● **Data**

BEGIN

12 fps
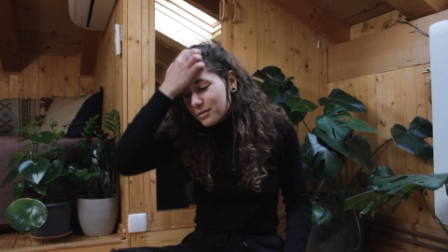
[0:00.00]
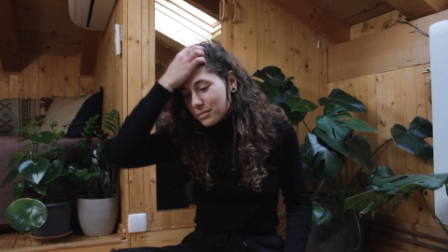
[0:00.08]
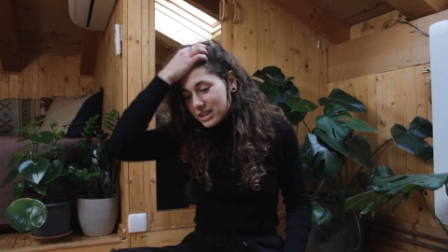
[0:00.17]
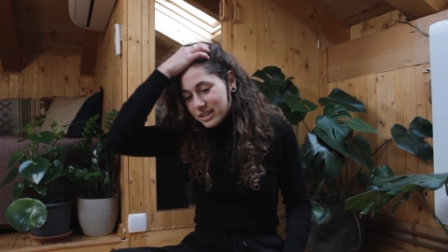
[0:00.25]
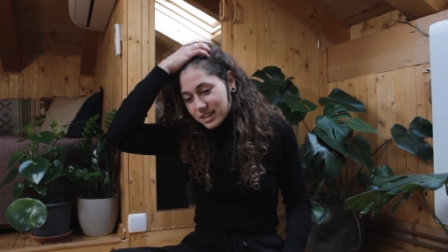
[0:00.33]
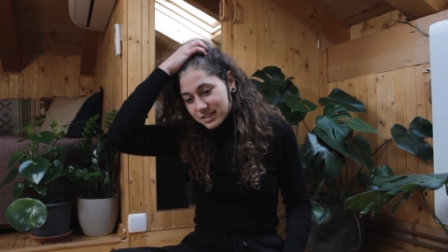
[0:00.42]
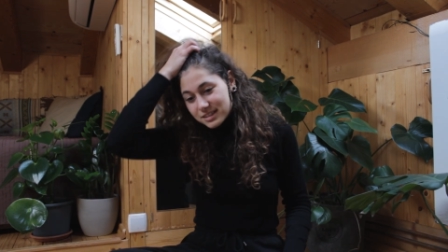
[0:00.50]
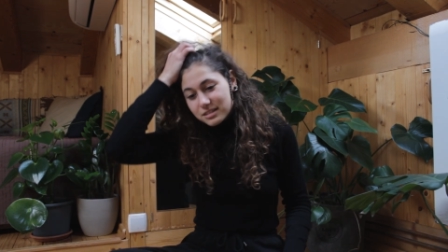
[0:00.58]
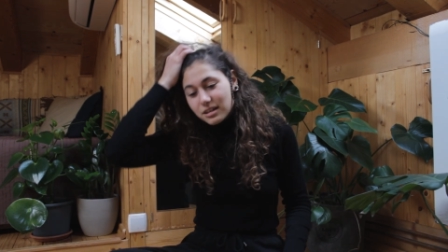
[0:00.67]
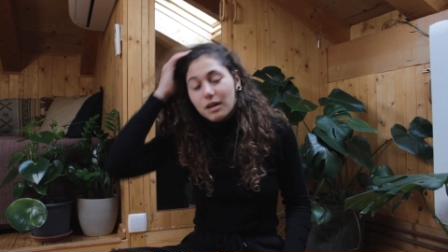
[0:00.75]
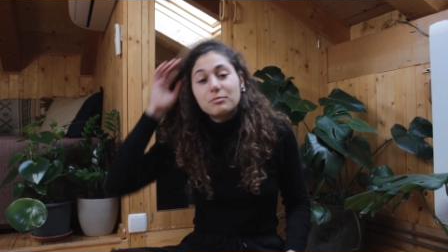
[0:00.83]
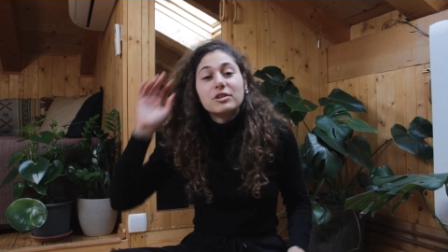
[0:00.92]
but that's
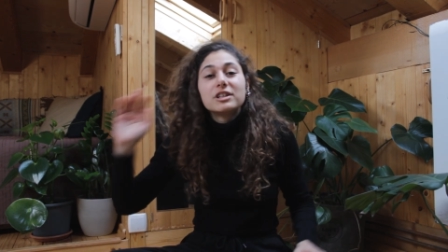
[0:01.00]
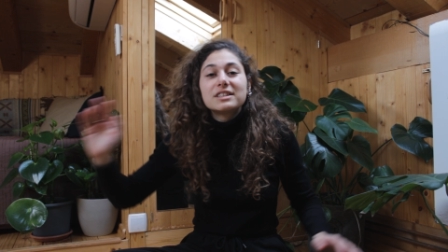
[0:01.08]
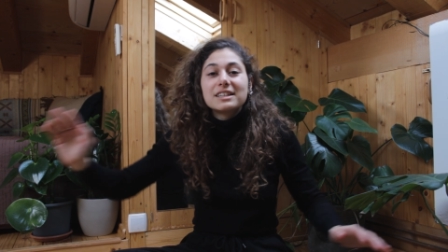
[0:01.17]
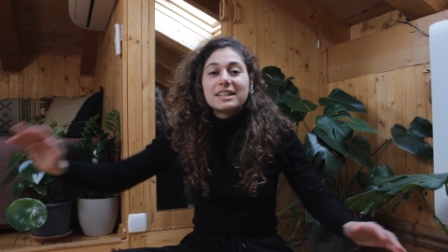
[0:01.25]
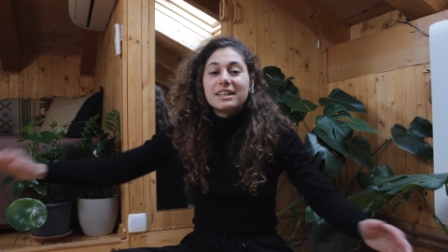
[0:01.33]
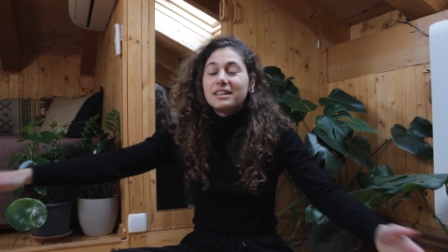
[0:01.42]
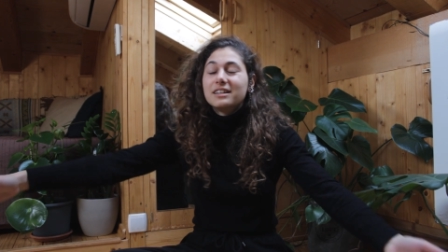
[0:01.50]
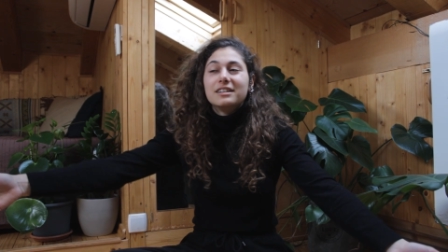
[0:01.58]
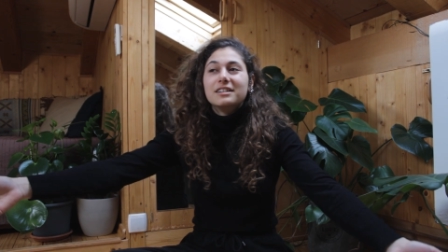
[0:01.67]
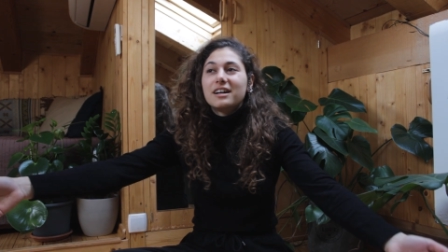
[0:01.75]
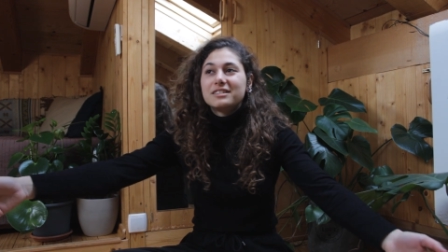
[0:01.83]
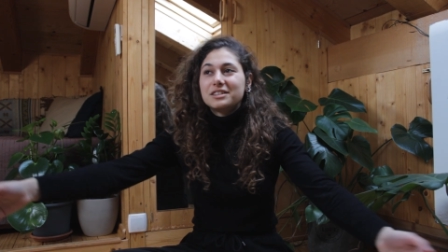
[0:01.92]
obviously
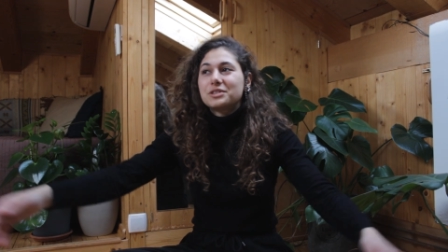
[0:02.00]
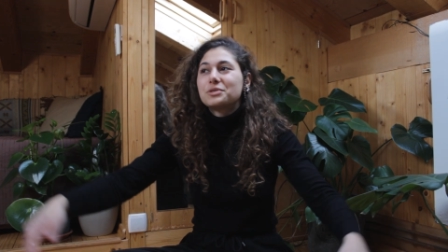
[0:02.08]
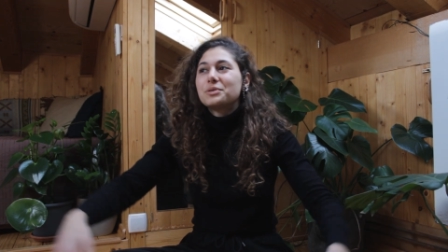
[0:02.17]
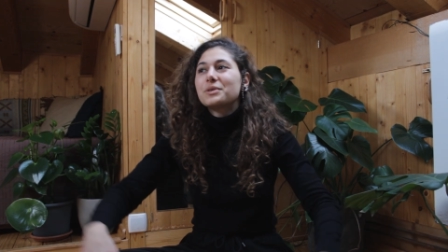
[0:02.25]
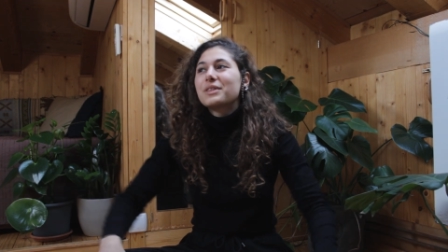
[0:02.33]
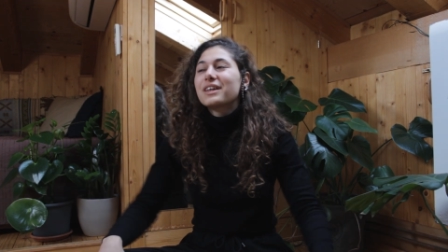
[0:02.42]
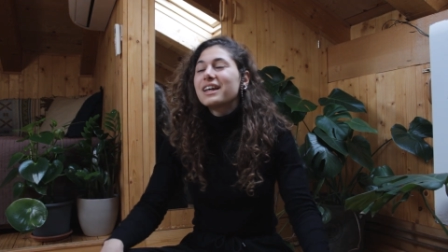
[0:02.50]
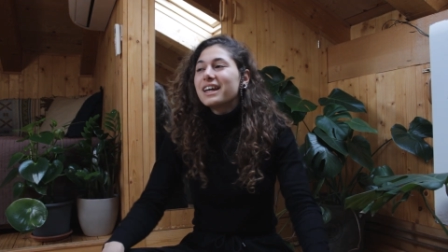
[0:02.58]
not the truth.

END

● **Action item**
Each entry above should be copied exactly. The pictures should not.

● **Completed task**
12 fps
[0:00.00]
[0:00.08]
[0:00.17]
[0:00.25]
[0:00.33]
[0:00.42]
[0:00.50]
[0:00.58]
[0:00.67]
[0:00.75]
[0:00.83]
[0:00.92]
but that's
[0:01.00]
[0:01.08]
[0:01.17]
[0:01.25]
[0:01.33]
[0:01.42]
[0:01.50]
[0:01.58]
[0:01.67]
[0:01.75]
[0:01.83]
[0:01.92]
obviously
[0:02.00]
[0:02.08]
[0:02.17]
[0:02.25]
[0:02.33]
[0:02.42]
[0:02.50]
[0:02.58]
not the truth.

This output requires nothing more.